Kaum war ich mit dem Arzt wieder auf dem Flur und die Tür war hinter uns zu, sagte er: „Das gibt ein dickes Sternchen.“ – Ich fragte: „Was ist mit dem Mann?“ – „Okay, kein Sternchen. Wonach sieht es aus?“ – „Delir, Psychosyndrom. Aber warum?“ – „Überlegen Sie mal.“ – „Postoperativ möchte ich eigentlich ausschließen nach sechs bis acht Wochen. Künstliches Koma ist auch seit zwei Wochen vorbei. Ich habe gelernt, sowas geht nach zwei Tagen los und ist entweder nach zwei Tagen
wieder vorbei oder muss medikamentös behandelt werden. Die letzten Male
war er aber vollkommen orientiert. Wie passt das alles zusammen?“ – „Keine Ahnung.“ – „Was sagt denn der Psychiater dazu?“ – „Falsche Frage.“ – „Wieso falsche Frage?“ – „Ich Chirurg, Sie Studentin. Psychiatrie ist nicht meine Baustelle.“ – „Sie wollten doch aber gerade Sternchen verteilen, wie lautet denn nun die richtige Antwort?“ – „Nicht
zu viel nachfragen.

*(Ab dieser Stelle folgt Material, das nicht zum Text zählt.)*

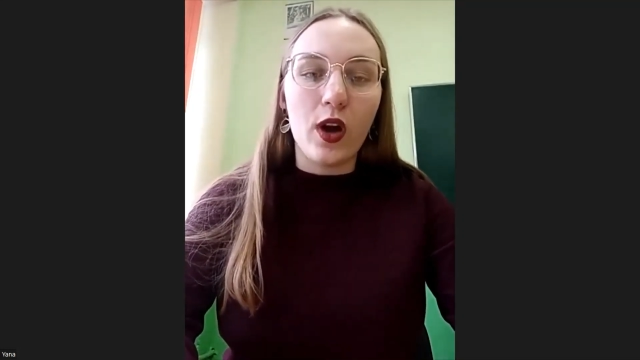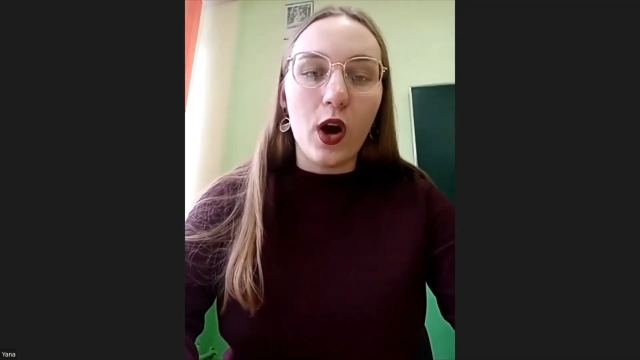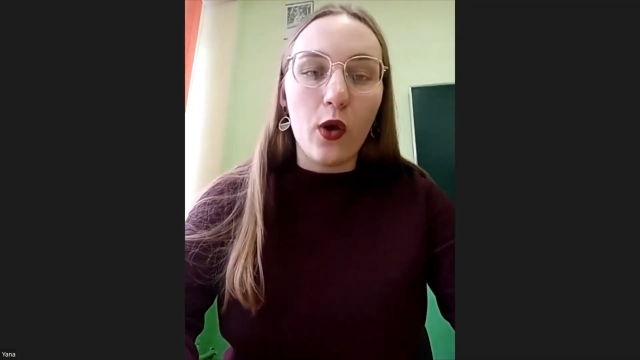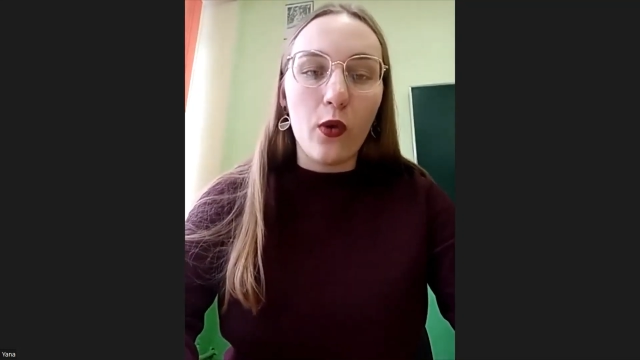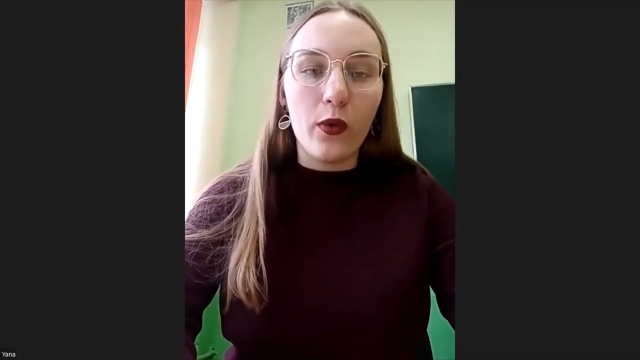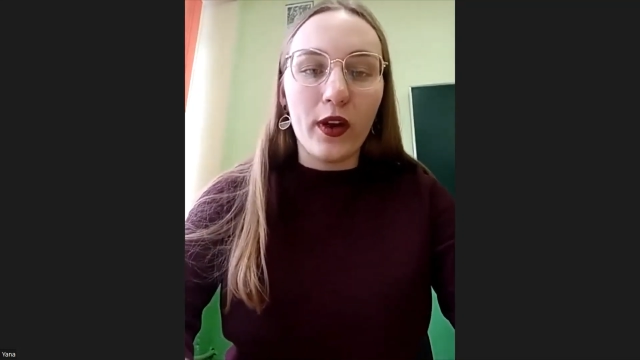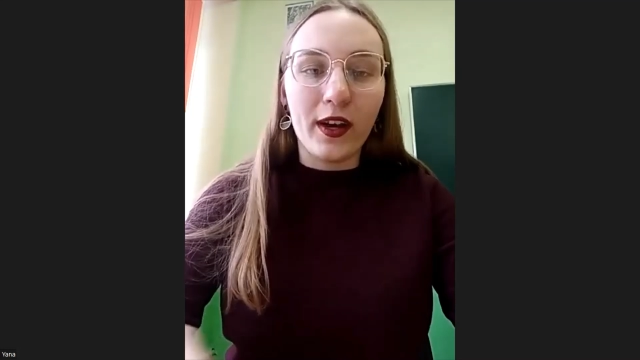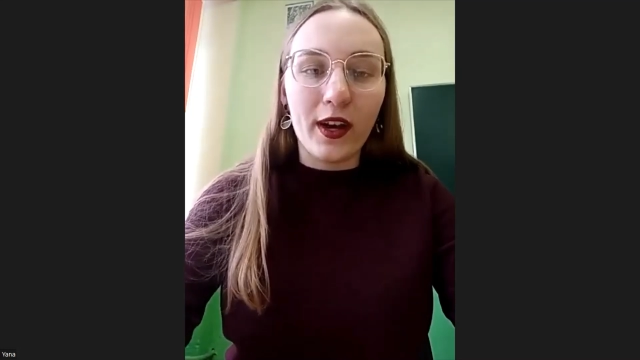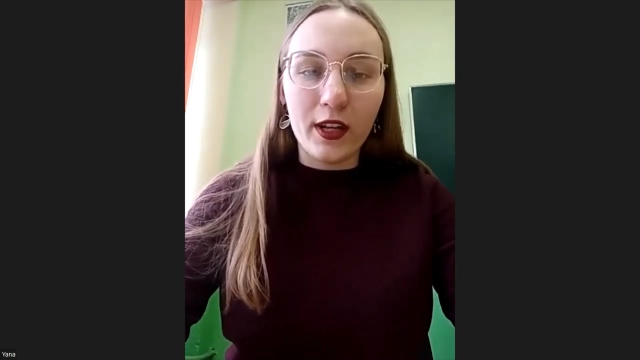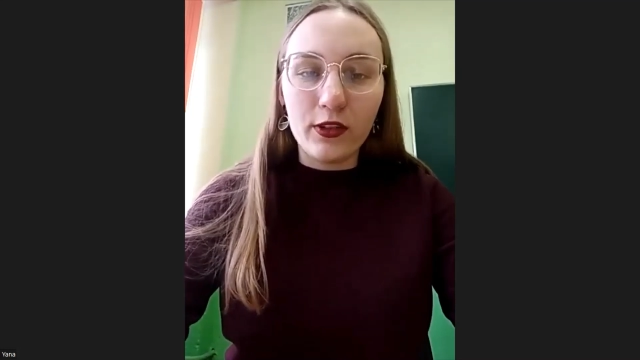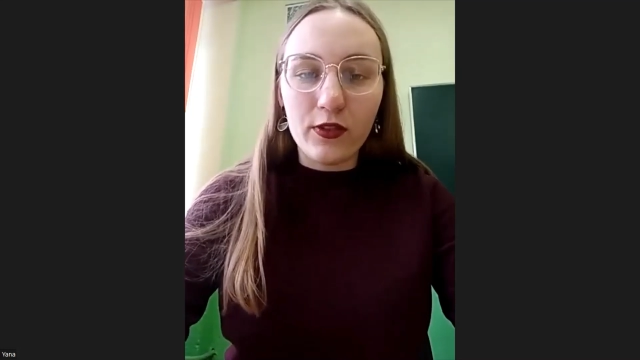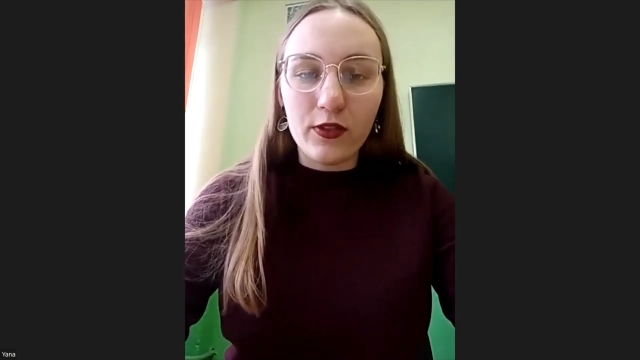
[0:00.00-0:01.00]
our
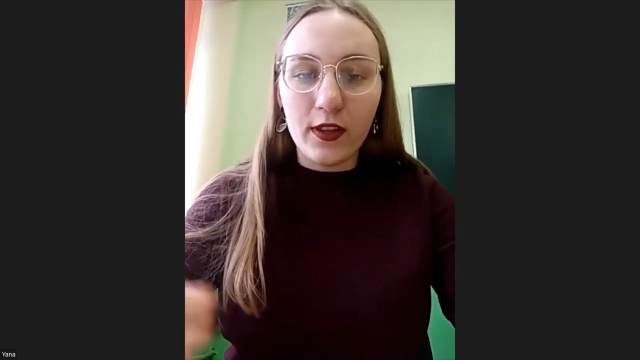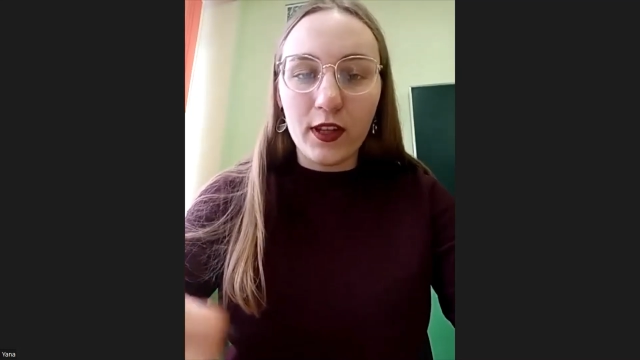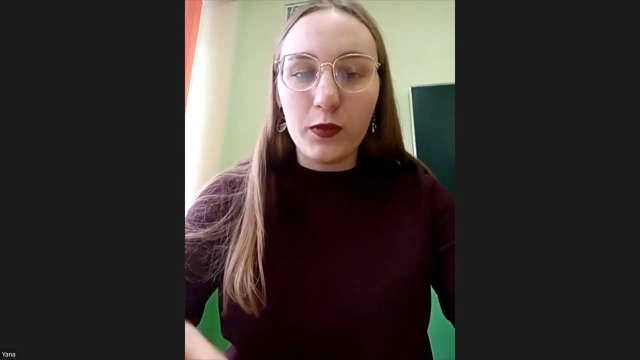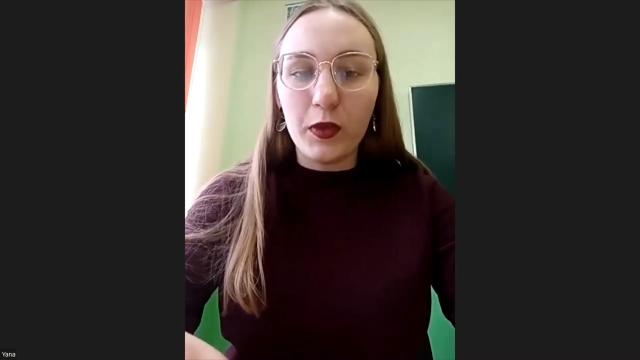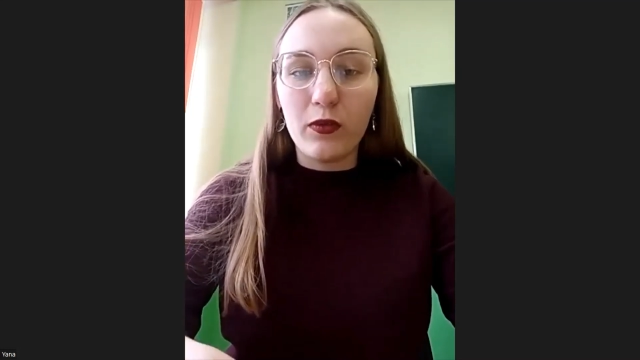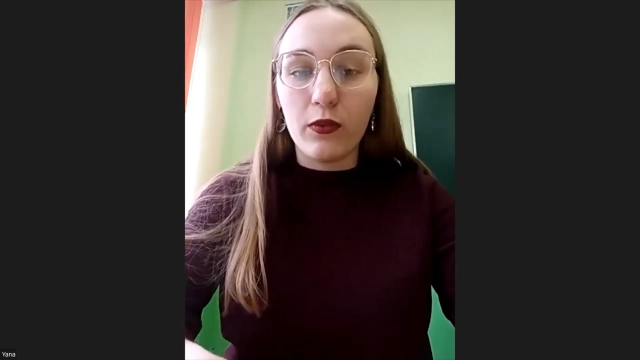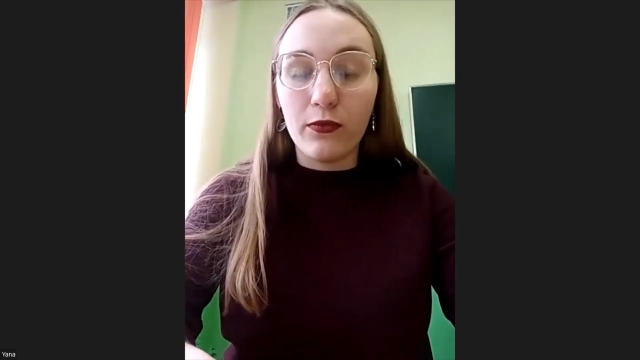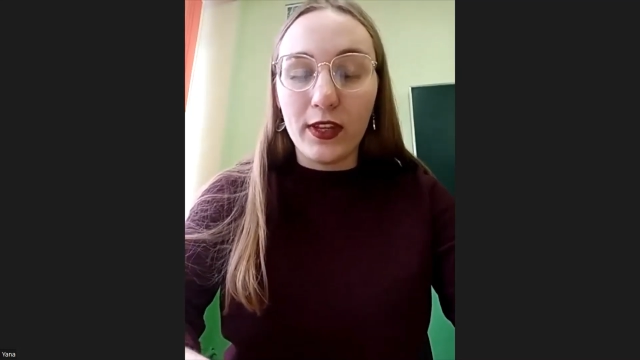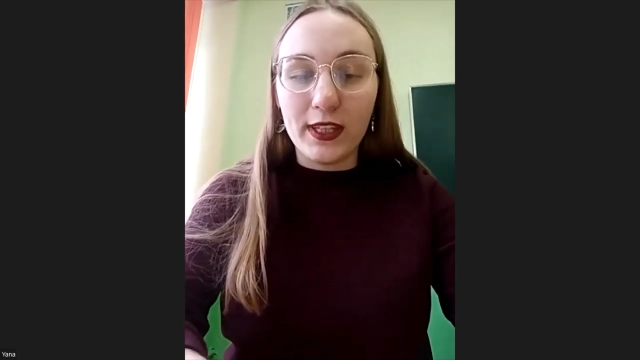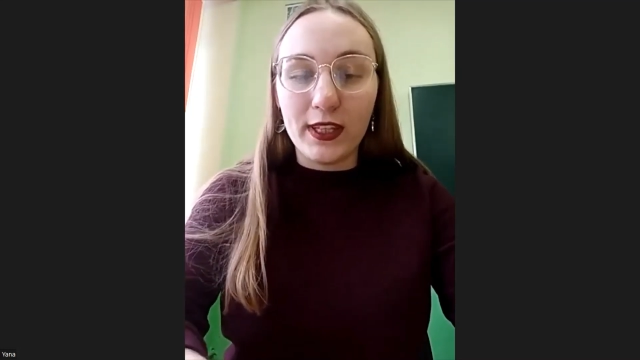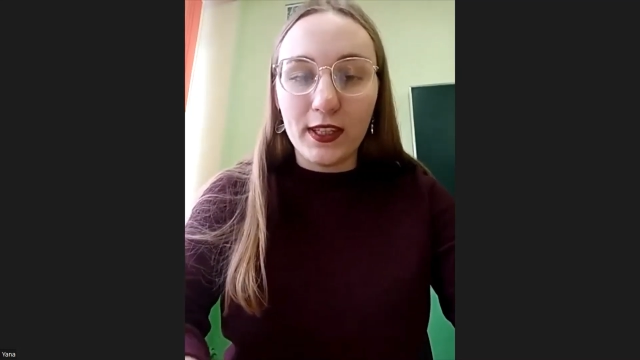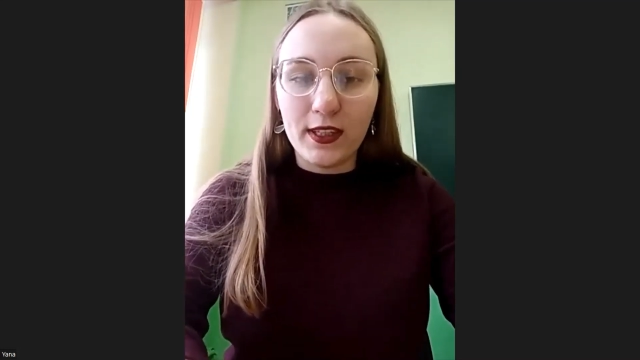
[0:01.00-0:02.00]
country that we were
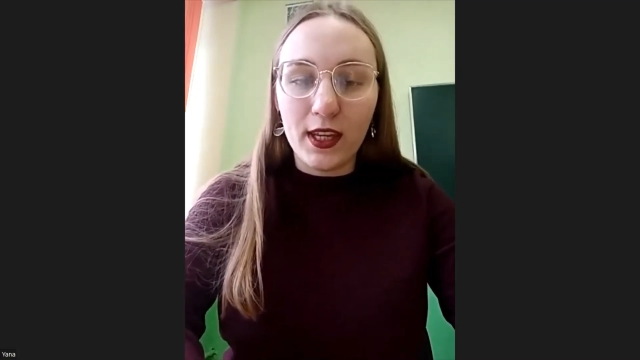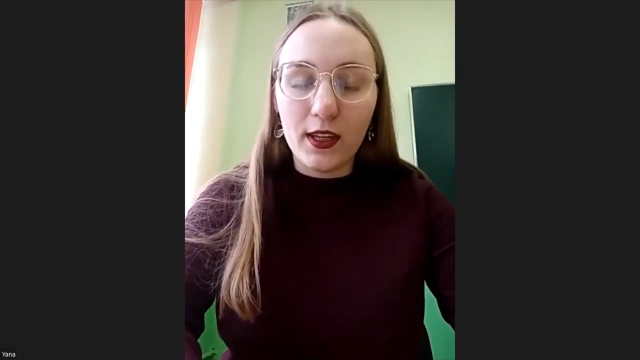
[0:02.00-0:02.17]
visiting.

Müssen Sie noch lernen.“

„Als Studentin…“, fing ich einen Satz an, kam aber nicht weiter, da Chirurgus sich durch das Treppenhaus abseilte. Und mich dumm stehen ließ. Stinkesocke möchte wieder mal die Welt retten. Ich erinnere mich noch an die Alpträume, die ich nach meinem Koma gehabt habe. Ich weiß, dass das eine sehr schlimme Zeit war, in die sich Menschen, die das nicht selbst miterlebt haben, kaum hineinversetzen können. Ich weiß nur nicht, ob ich das zu eng oder die behandelnden Ärzte das zu locker sehen. Einerseits widerstrebt es mir, das einfach so abzuhaken, andererseits möchte ich nicht als diejenige gelten, die alles dramatisiert. Ich bin mal wieder hin- und hergerissen.